Sharing a Consumer between multiple streams

Often in a single application, you want to consume from multiple Kafka topics and process each topic in a distinct way. With zio-kafka you can use a single Consumer instance for multiple streams from different topics. It is not only easier to create a single Consumer layer instead of one for each topic, but it may be more resource efficient as well. The underlying Apache Kafka consumer, its thread pool and communication with the Kafka brokers will be shared, resulting in less resource consumption compared to when you create a Consumer instance for every topic.

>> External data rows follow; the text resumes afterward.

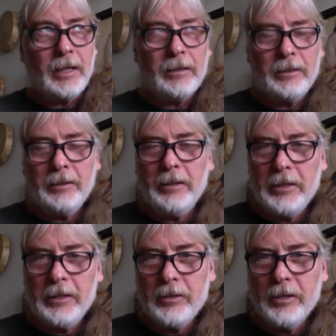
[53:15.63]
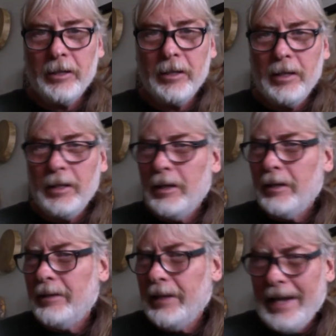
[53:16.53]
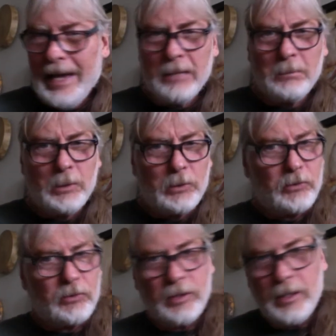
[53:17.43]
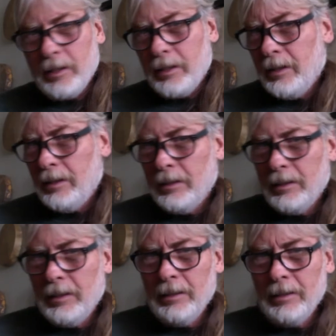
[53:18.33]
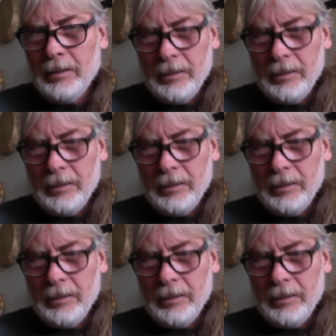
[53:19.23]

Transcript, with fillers: out in nature that animals and, and,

For each of the topics/patterns you subscribe to, you can define a dedicated stream to process the records, a dedicated Deserializer for the keys, and a dedicated Deserializer for the values. Other settings like poll interval and offset strategy are common to all subscriptions. For example, the value of the max.poll.records setting is the maximum number of records returned in each poll for all the subscriptions combined. If you need different settings for each topic/pattern, you need to create a Consumer instance per topic/pattern.

import zio._
import zio.Console.printLine
import zio.kafka.consumer._

// Create a single Consumer instance
val consumerSettings: ConsumerSettings = ConsumerSettings(List("localhost:9092")).withGroupId("group")
val consumer: ZLayer[Any, Throwable, Consumer] = ZLayer.scoped(Consumer.make(consumerSettings))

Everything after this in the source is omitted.